Goal of the exercise: Once you reach the line with "[3:22:14.34]" in the material below, copy each line exactly up to and including the line with "[3:22:15.05]", and skip the pictures.

BEGIN

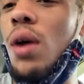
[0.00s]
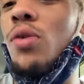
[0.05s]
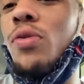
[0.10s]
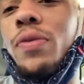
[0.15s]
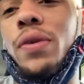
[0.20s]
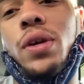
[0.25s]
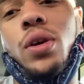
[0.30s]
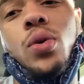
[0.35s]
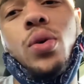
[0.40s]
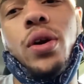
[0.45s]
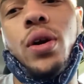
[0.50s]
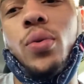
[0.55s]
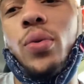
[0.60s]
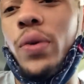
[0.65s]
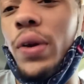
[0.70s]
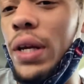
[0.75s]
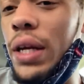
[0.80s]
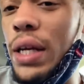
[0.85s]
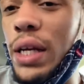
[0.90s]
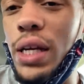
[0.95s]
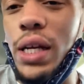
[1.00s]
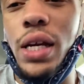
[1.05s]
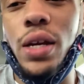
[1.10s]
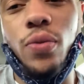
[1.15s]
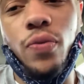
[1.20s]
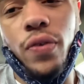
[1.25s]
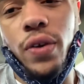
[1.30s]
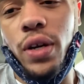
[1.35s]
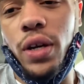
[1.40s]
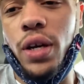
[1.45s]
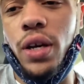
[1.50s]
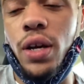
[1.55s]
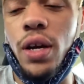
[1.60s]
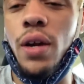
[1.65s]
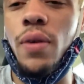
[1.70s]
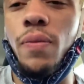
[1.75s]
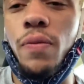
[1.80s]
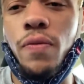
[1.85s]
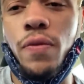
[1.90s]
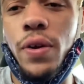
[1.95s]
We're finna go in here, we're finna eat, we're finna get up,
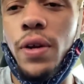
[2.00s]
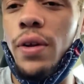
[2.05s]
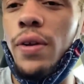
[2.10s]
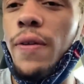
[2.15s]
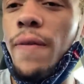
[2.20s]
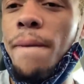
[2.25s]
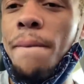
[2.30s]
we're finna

END
BEGIN

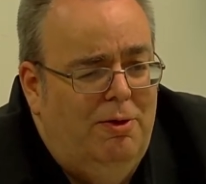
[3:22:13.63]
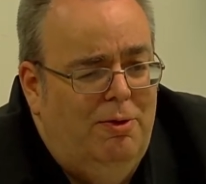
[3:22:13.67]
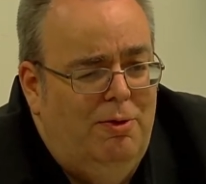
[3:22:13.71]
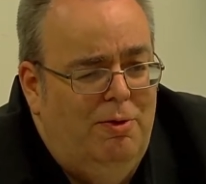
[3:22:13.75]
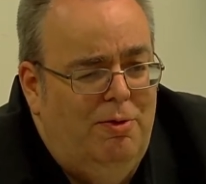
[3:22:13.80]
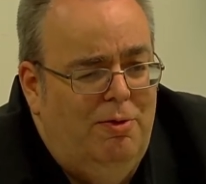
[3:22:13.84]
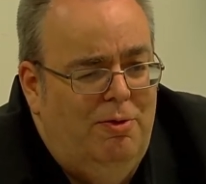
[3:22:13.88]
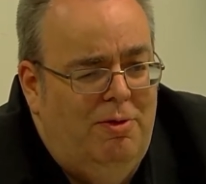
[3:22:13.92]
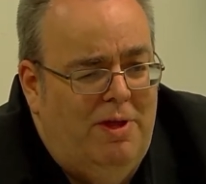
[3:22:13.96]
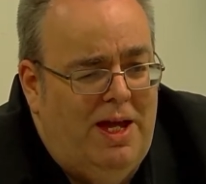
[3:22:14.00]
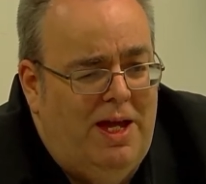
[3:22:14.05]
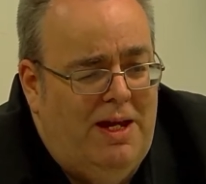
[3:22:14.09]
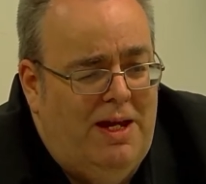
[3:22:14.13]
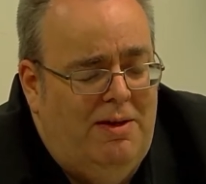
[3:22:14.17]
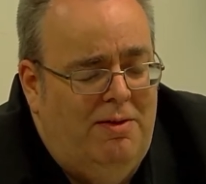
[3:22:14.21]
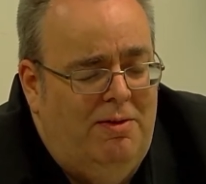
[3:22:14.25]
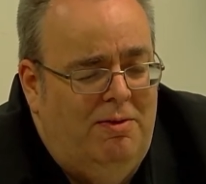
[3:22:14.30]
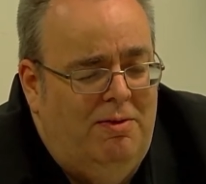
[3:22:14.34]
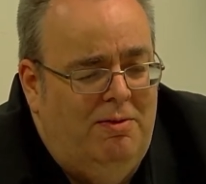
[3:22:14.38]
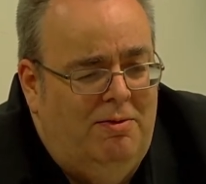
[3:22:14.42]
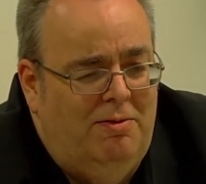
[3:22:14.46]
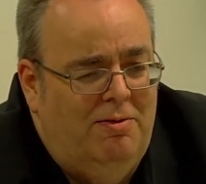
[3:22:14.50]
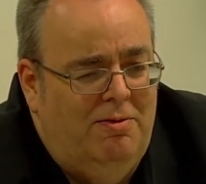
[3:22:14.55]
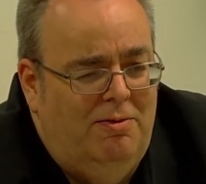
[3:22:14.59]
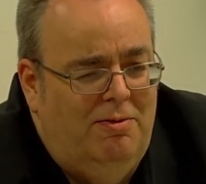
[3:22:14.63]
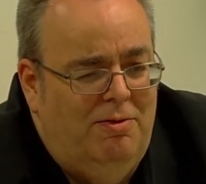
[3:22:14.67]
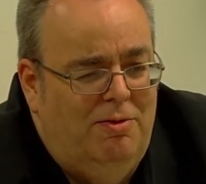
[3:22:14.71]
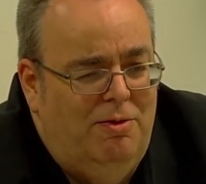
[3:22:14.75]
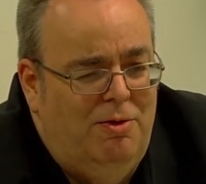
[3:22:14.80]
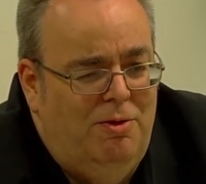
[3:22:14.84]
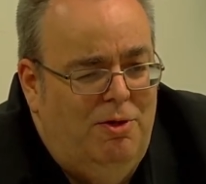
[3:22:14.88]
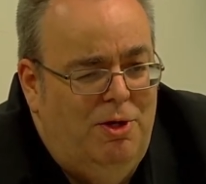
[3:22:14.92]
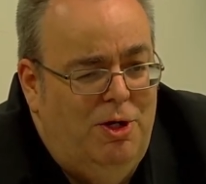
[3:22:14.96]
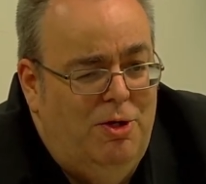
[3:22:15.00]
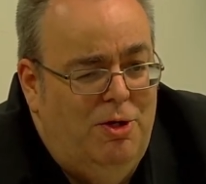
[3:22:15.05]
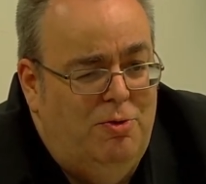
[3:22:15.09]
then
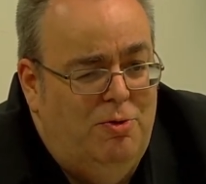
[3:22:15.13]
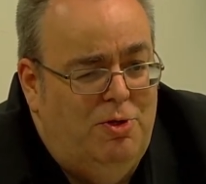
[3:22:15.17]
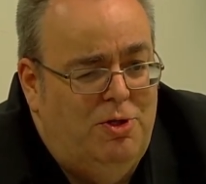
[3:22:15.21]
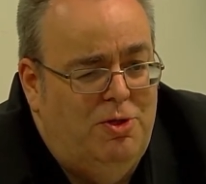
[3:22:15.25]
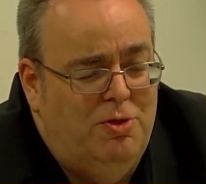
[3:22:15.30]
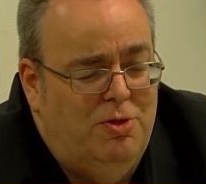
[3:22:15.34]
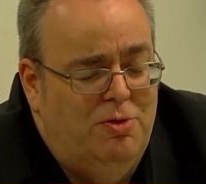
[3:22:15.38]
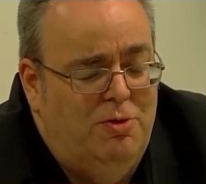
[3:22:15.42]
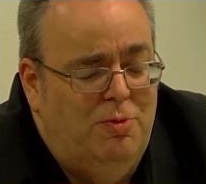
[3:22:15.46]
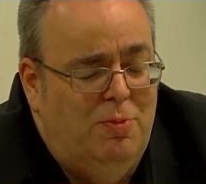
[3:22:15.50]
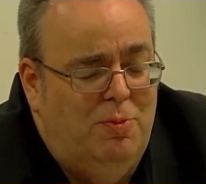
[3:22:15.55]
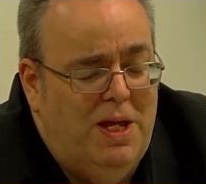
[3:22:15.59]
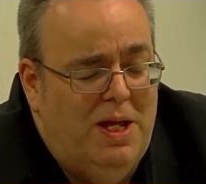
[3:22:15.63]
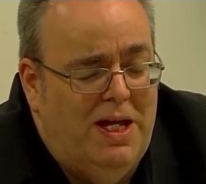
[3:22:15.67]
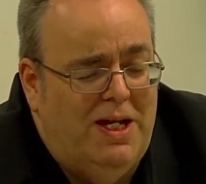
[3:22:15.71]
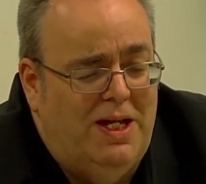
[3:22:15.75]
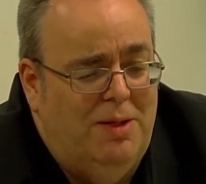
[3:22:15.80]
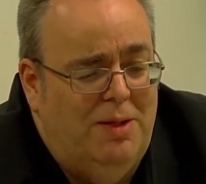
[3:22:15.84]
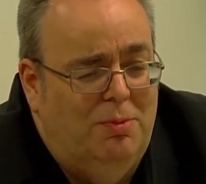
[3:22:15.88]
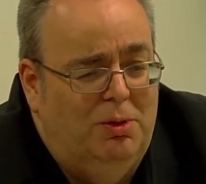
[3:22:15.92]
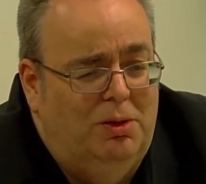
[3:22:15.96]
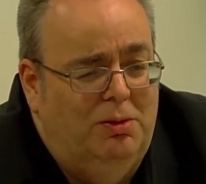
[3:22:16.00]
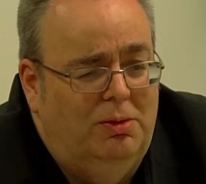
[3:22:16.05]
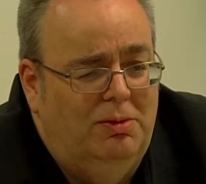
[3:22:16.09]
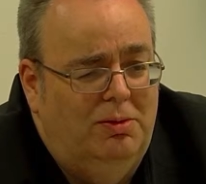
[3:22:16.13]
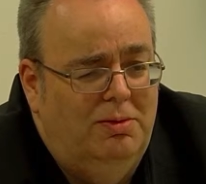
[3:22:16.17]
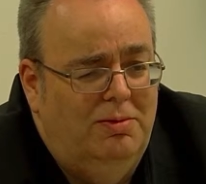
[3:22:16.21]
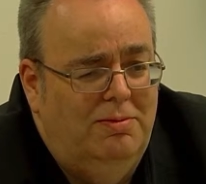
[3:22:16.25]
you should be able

END

Task response:
[3:22:14.34]
[3:22:14.38]
[3:22:14.42]
[3:22:14.46]
[3:22:14.50]
[3:22:14.55]
[3:22:14.59]
[3:22:14.63]
[3:22:14.67]
[3:22:14.71]
[3:22:14.75]
[3:22:14.80]
[3:22:14.84]
[3:22:14.88]
[3:22:14.92]
[3:22:14.96]
[3:22:15.00]
[3:22:15.05]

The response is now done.